Péréfixe confirme enfin, en des termes similaires à ceux de Palma-Cayet, le nom des parrains et marraines : « Ses Parrains furent Henry le Second, Roy de France (« le Roi Très-Chrétien Henry II » pour Palma-Cayet), et Henry d'Albret, Roy de Navarre, qui lui donnèrent leur nom ; et la Marraine fut Madame Claude de France, qui fut depuis Duchesse de Lorraine » (« pour la grande amitié qui était entre elle et la princesse Jeanne », précise Palma-Cayet). Il relève également que deux de ces illustres personnages, le roi français et sa fille, la princesse Claude, qu'il avait eue de Catherine de Médicis, étaient absents, retenus à la lointaine cour de France, puisqu'il est précisé que « Jacques de Foix, pour lors Evêque de Lescar, et depuis Cardinal, le tint sur les fonts au nom du Roy Très Chrétien, et Madame d'Andouins, au nom de Madame Claude de France » (« la comtesse d'Andouyns servit de marrine pour madame Claude », avait dit Palma-Cayet). Outre le respect de la hiérarchie nobiliaire du royaume, puisque l'évêque de Lescar est le premier ecclésiastique, premier personnage du Premier Ordre, le Clergé, et la comtesse, l'épouse du premier baron de Béarn, celui qui siège avant tout autre noble aux Etats, on reste donc en famille, puisque Jacques de Foix est aussi le fils de Corbeyran de Foix, baron de Rabat, lui-même fils du célèbre Corbeyran, vicomte de Couserans, précepteur et éminence grise de Gaston Fébus, et que Marguerite de Cauna, est l'arrière-petite-fille d'Isabel de Béarn, elle-même fille naturelle de Jean Ier de Foix, vicomte de Béarn.

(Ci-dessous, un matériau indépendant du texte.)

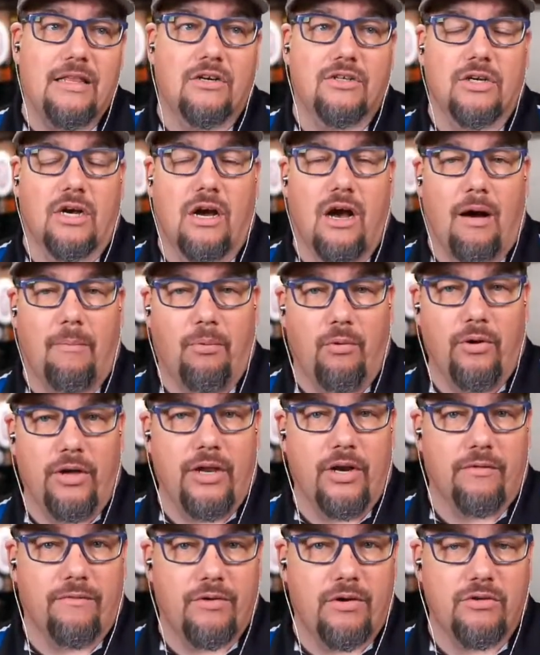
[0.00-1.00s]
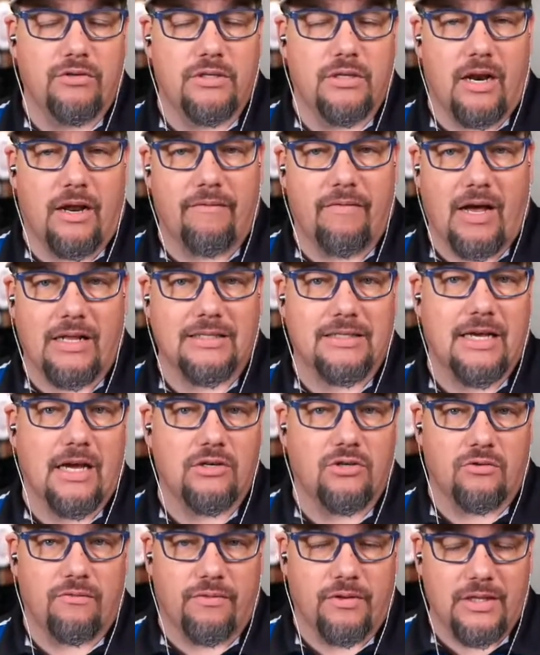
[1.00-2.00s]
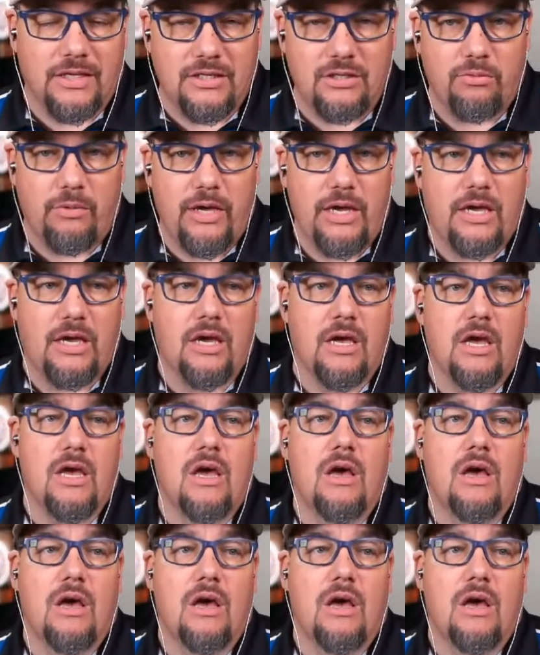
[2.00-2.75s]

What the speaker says: There's a couple interviews that I've got scheduled for this week,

C'est par une sorte de confusion que François Bayrou dans son Henry IV, et plusieurs autres, assimilent à ce baptême la cérémonie qui eut lieu trois mois après la naissance, dans la grande salle du trône au premier étage du château, en donnant pour parrain à l'enfant royal le cardinal de Vendôme, Charles de Bourbon, frère d'Antoine, et pour marraine Isabeau d'Albret, dame de Rohan, sœur d'Henri d'Albret. Cette cérémonie officielle de représentation, très postérieure, en mars, correspond plutôt à une officialisation à la fois formelle et festive d'ordre dynastique et représentatif en présence de tous les vassaux béarnais et du peuple amassé aux portes du château.
Mais ce qui est le plus surprenant, voire prémonitoire, dans la cérémonie familiale du baptême réel telle qu'elle eut lieu dans la chapelle, c'est que la marraine substituée, celle qu'on appelait à la cour « la Comtesse », Marguerite de Cauna, comtesse d'Andoins par son mariage avec Paul d'Andoins, premier baron de Béarn, n'était autre que la future mère de Diane d'Andoins, plus connue sous le nom de « la belle Corisande », plus tard comtesse de Guiche, qui fut l'égérie et le grand amour de jeunesse d'Henri de Navarre qu'elle conseilla et aida de ses deniers pour la conquête de son royaume de France. Compte tenu des incertitudes sur la date de naissance de Corisande, il n'est peut-être même pas impossible que sa mère l'eût alors ce jour-là déjà portée en son sein...
La comtesse Marguerite de Cauna mourut très jeune peu après, et son mari, Paul d'Andoins, vicomte de Louvigny, baron d'Andoins, Hagetmau, Samadet et Mant, fut mortellement blessé à 42 ans au siège de Rouen, en octobre 1562, aux côtés d'Antoine de Bourbon qui, lui, mourut un mois plus tard lors d’un autre siège, aux Andelys, laissant doublement orpheline la jeune Corisande, élevée aux côtés du prince à Pau, et à Coarraze, sous la conduite de sa mère adoptive, la reine Jeanne.